*** Opening of Available records ***
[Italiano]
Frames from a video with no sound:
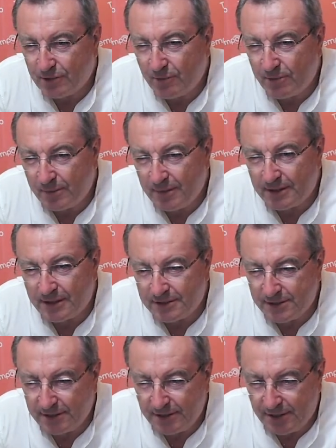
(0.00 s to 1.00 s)

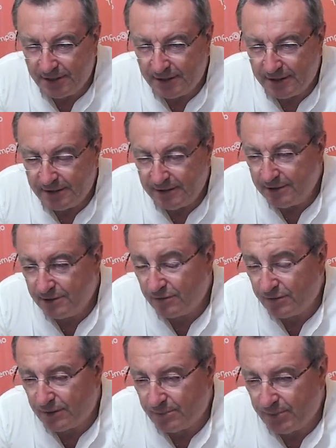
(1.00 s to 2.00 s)
permetterci di, di, non
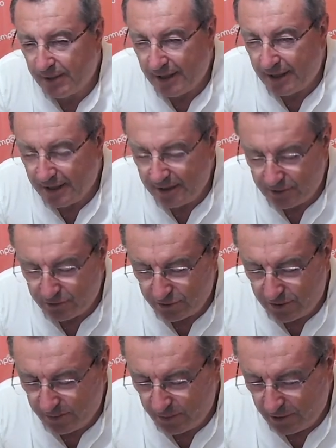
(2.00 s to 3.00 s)
far pagare nessun
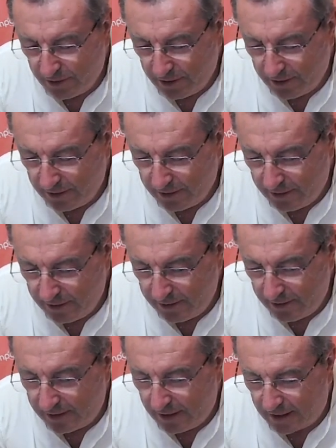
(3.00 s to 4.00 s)
tipo di,
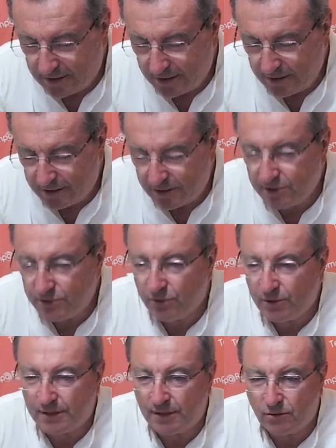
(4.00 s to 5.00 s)
di tassa di
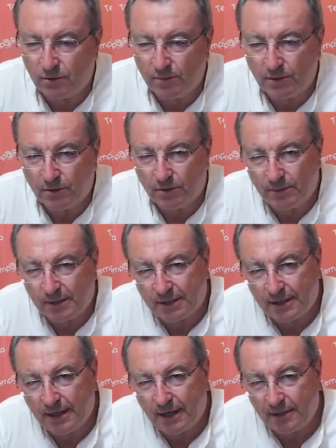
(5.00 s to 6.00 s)
iscrizione, tantomeno di
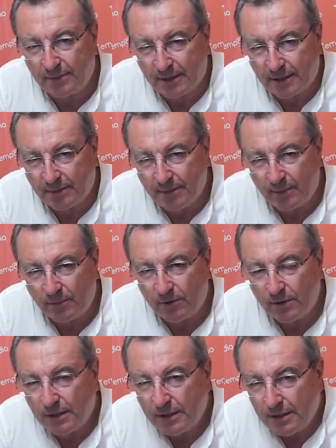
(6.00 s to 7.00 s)
materiali, perché abbiamo
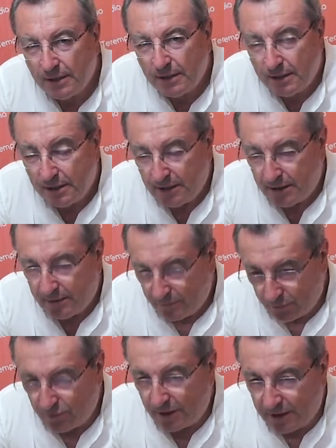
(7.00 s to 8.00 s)

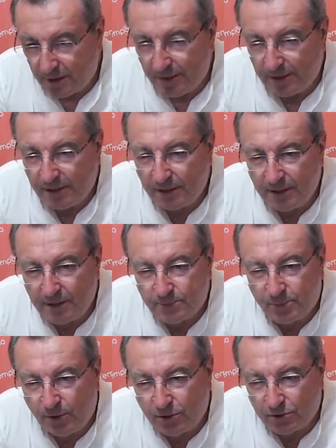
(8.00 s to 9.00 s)
fortunatamente degli
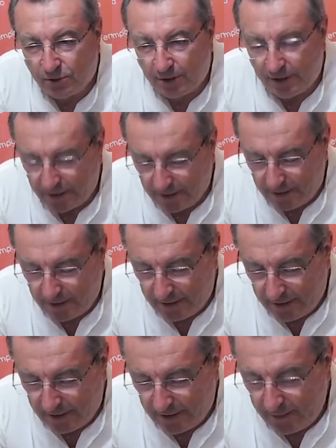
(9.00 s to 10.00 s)
sponsor e,
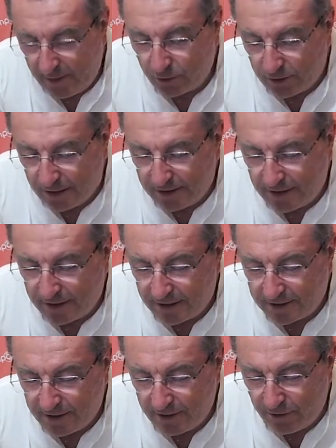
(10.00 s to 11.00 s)
e, ne abbiamo tanti di
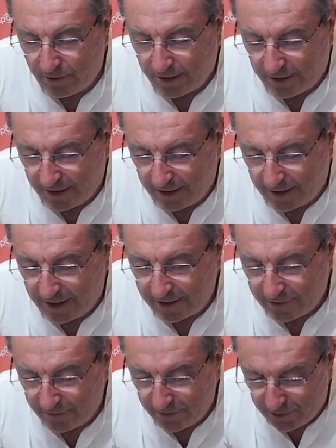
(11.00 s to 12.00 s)
Castiglione che
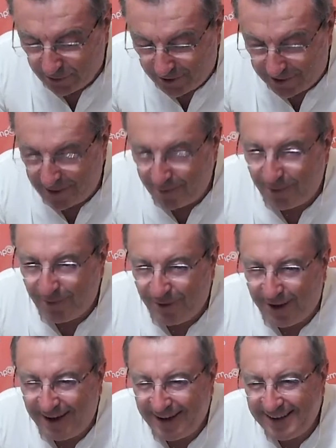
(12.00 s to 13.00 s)
ringrazio, visto che siamo
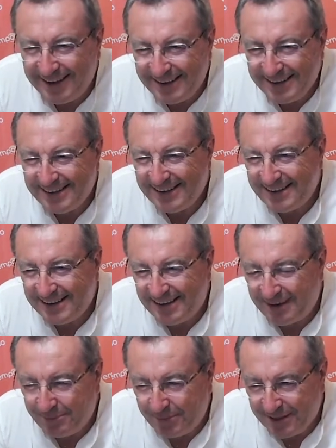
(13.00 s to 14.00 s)
qua
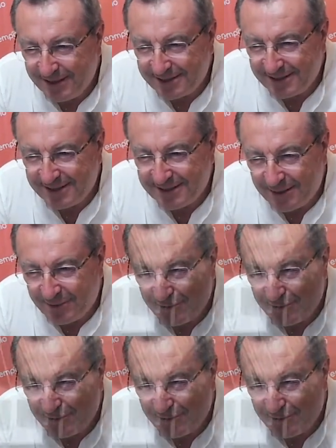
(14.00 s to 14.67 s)
al paese, diciamo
*** Close of Available records ***
Everything from the line containing "(7.00 s to 8.00 s)" to the last line of the records above should be reproduced exactly, except the pictures.

(7.00 s to 8.00 s)

(8.00 s to 9.00 s)
fortunatamente degli
(9.00 s to 10.00 s)
sponsor e,
(10.00 s to 11.00 s)
e, ne abbiamo tanti di
(11.00 s to 12.00 s)
Castiglione che
(12.00 s to 13.00 s)
ringrazio, visto che siamo
(13.00 s to 14.00 s)
qua
(14.00 s to 14.67 s)
al paese, diciamo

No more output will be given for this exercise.